=== AVAILABLE RECORDS ===
= Beginning of Section =
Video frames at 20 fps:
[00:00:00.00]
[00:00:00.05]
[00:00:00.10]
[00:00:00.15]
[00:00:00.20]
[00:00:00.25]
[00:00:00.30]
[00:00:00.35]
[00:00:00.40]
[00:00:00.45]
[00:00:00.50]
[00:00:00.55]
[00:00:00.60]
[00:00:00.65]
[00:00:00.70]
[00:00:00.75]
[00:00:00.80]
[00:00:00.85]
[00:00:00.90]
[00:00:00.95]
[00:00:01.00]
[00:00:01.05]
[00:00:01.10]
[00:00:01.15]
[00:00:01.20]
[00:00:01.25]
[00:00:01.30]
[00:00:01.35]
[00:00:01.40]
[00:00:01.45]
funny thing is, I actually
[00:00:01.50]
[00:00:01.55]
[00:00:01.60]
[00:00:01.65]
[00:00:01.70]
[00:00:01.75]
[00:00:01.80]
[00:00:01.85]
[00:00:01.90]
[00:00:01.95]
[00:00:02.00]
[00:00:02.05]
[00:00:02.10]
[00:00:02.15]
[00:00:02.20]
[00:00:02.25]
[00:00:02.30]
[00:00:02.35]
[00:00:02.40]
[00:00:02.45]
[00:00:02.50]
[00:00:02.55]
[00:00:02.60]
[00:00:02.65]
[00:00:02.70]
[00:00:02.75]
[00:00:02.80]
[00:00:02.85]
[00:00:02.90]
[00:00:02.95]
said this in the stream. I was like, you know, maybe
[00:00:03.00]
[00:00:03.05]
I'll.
= End of Section =
= Beginning of Section =
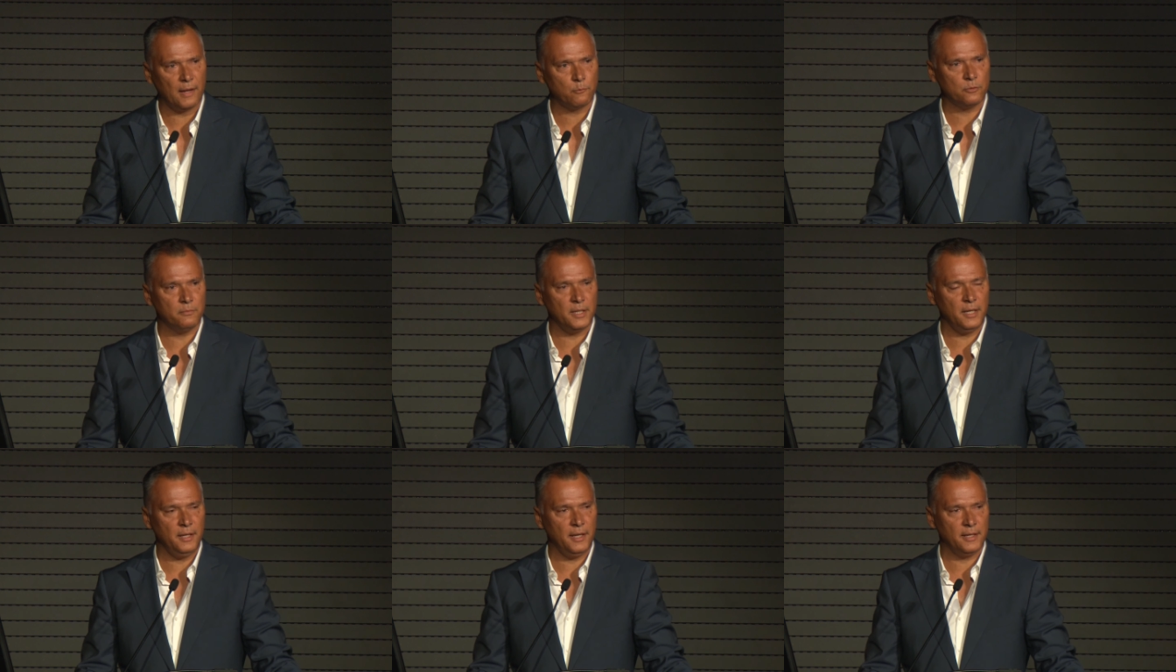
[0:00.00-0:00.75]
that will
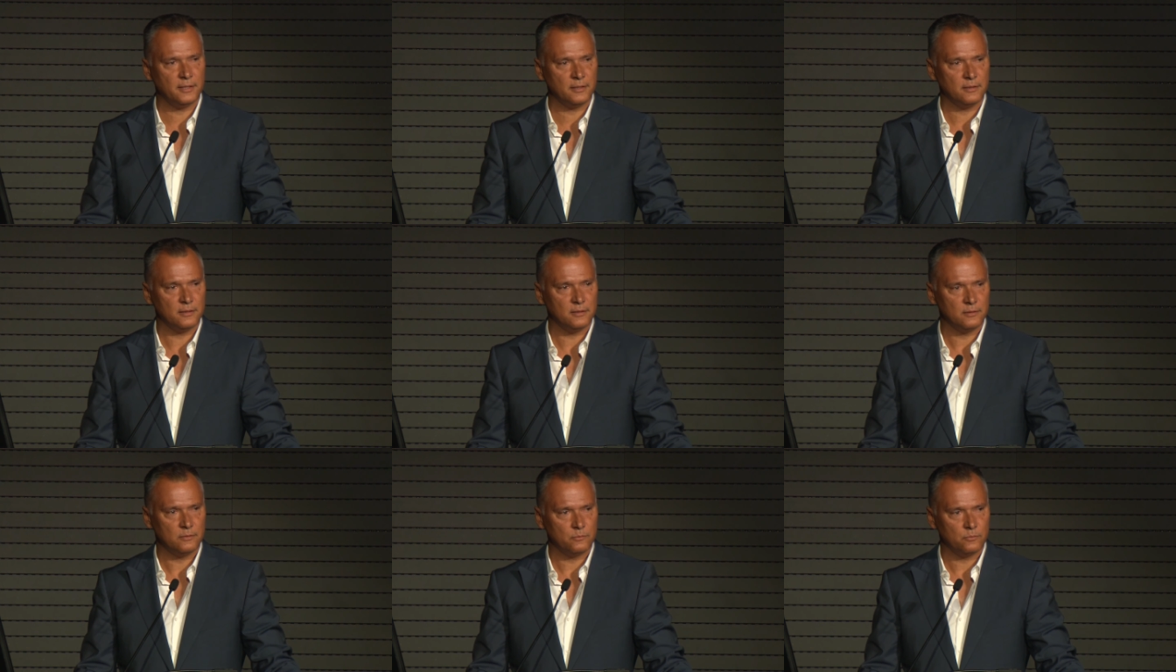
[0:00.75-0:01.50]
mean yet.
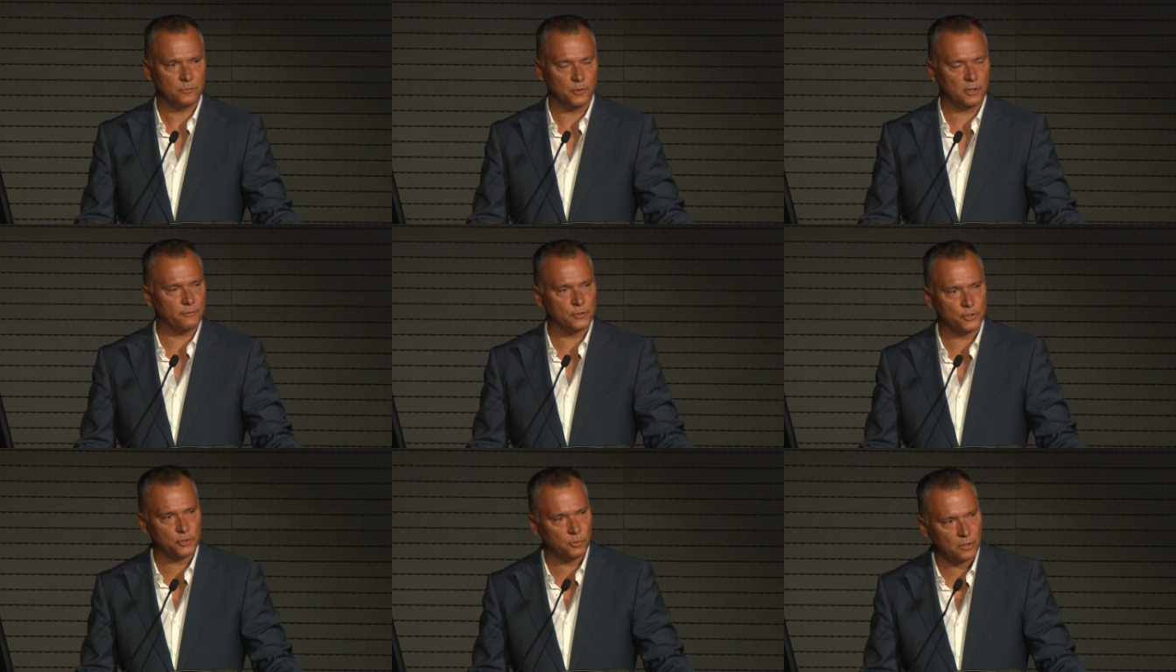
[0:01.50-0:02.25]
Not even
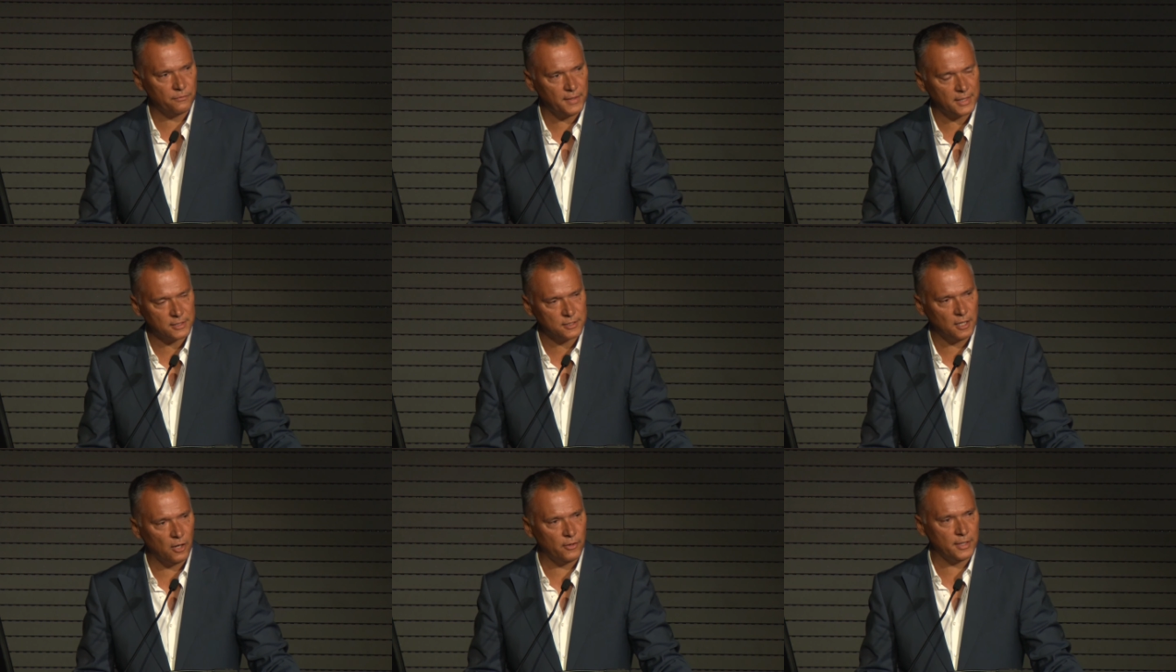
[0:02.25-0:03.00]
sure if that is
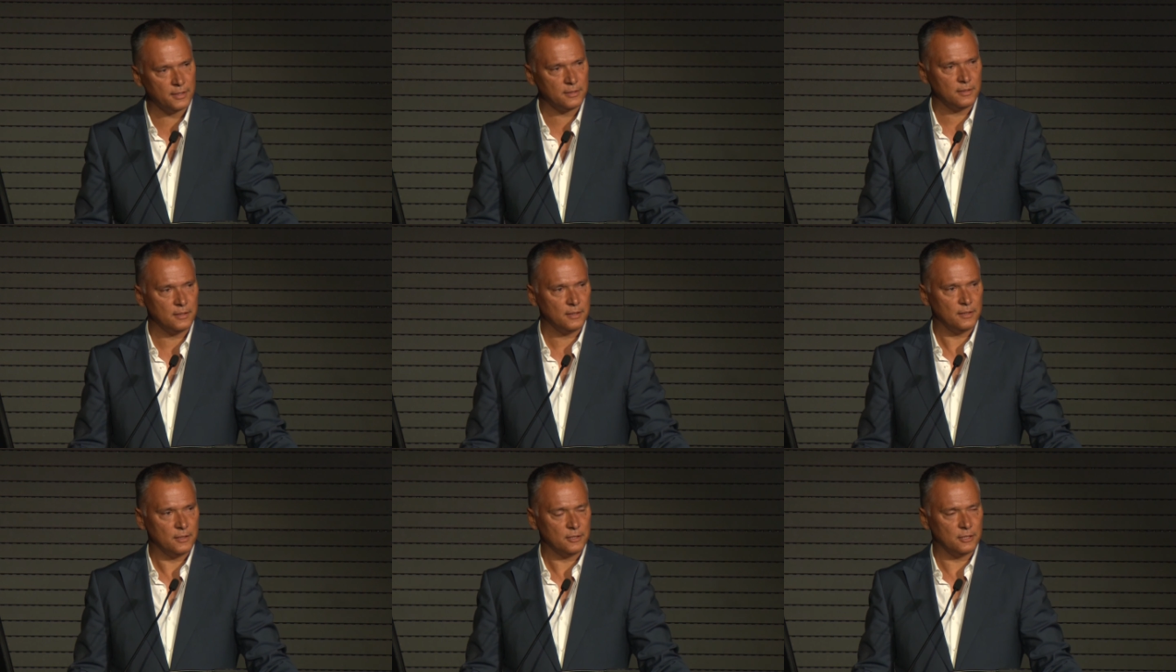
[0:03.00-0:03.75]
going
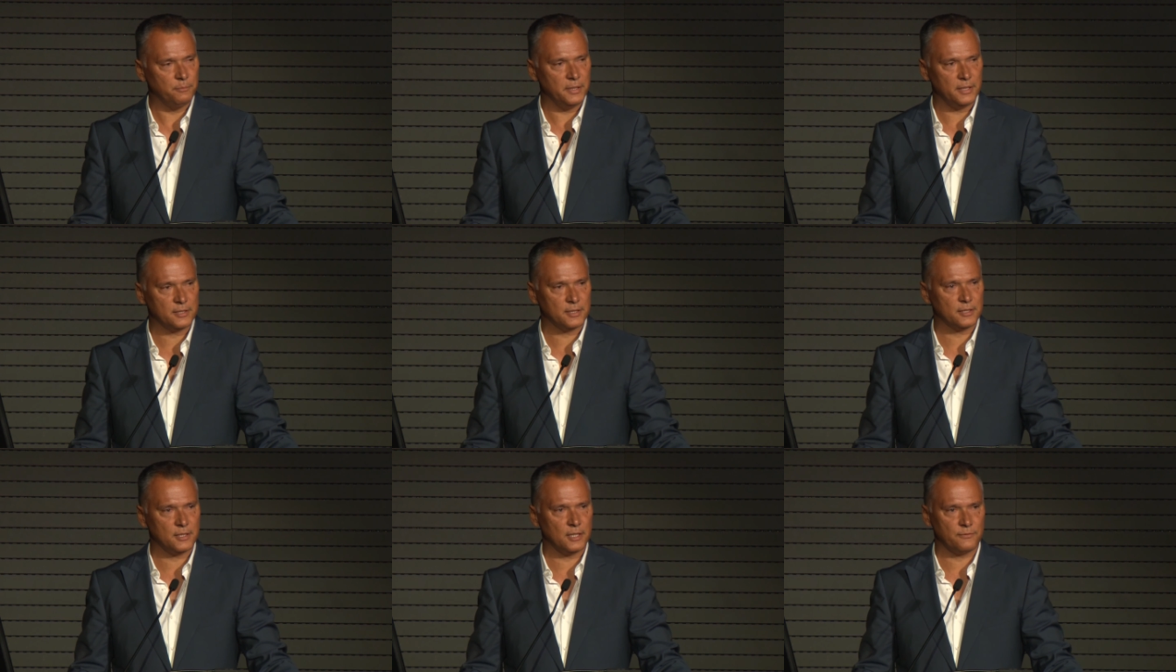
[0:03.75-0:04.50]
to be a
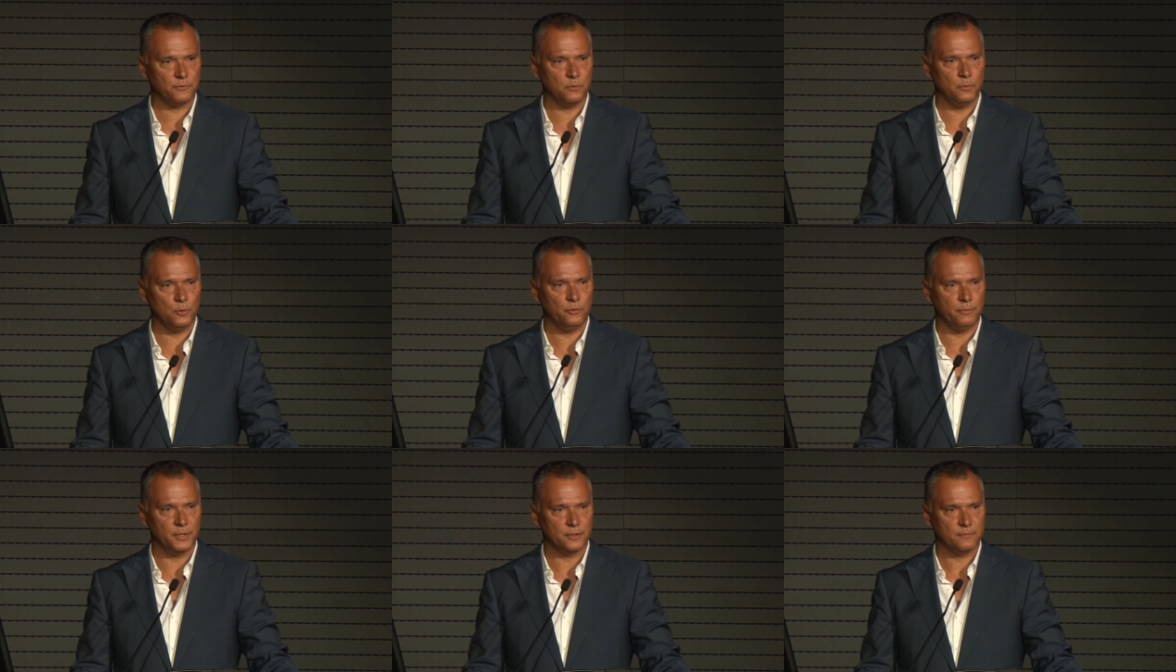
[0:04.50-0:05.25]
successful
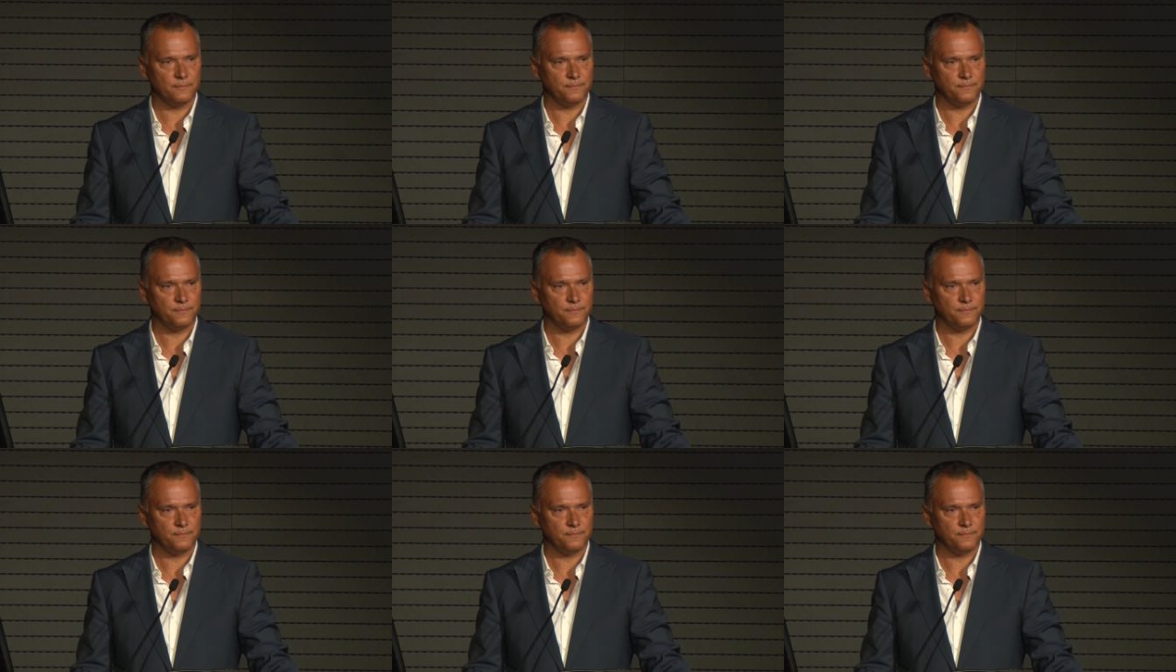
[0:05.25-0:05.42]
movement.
= End of Section =
In the listing above, find the line containing "[00:00:01.65]" and the line containing "[00:00:02.80]", then repeat those two lines and everything between them exactly.

=== REPLY ===
[00:00:01.65]
[00:00:01.70]
[00:00:01.75]
[00:00:01.80]
[00:00:01.85]
[00:00:01.90]
[00:00:01.95]
[00:00:02.00]
[00:00:02.05]
[00:00:02.10]
[00:00:02.15]
[00:00:02.20]
[00:00:02.25]
[00:00:02.30]
[00:00:02.35]
[00:00:02.40]
[00:00:02.45]
[00:00:02.50]
[00:00:02.55]
[00:00:02.60]
[00:00:02.65]
[00:00:02.70]
[00:00:02.75]
[00:00:02.80]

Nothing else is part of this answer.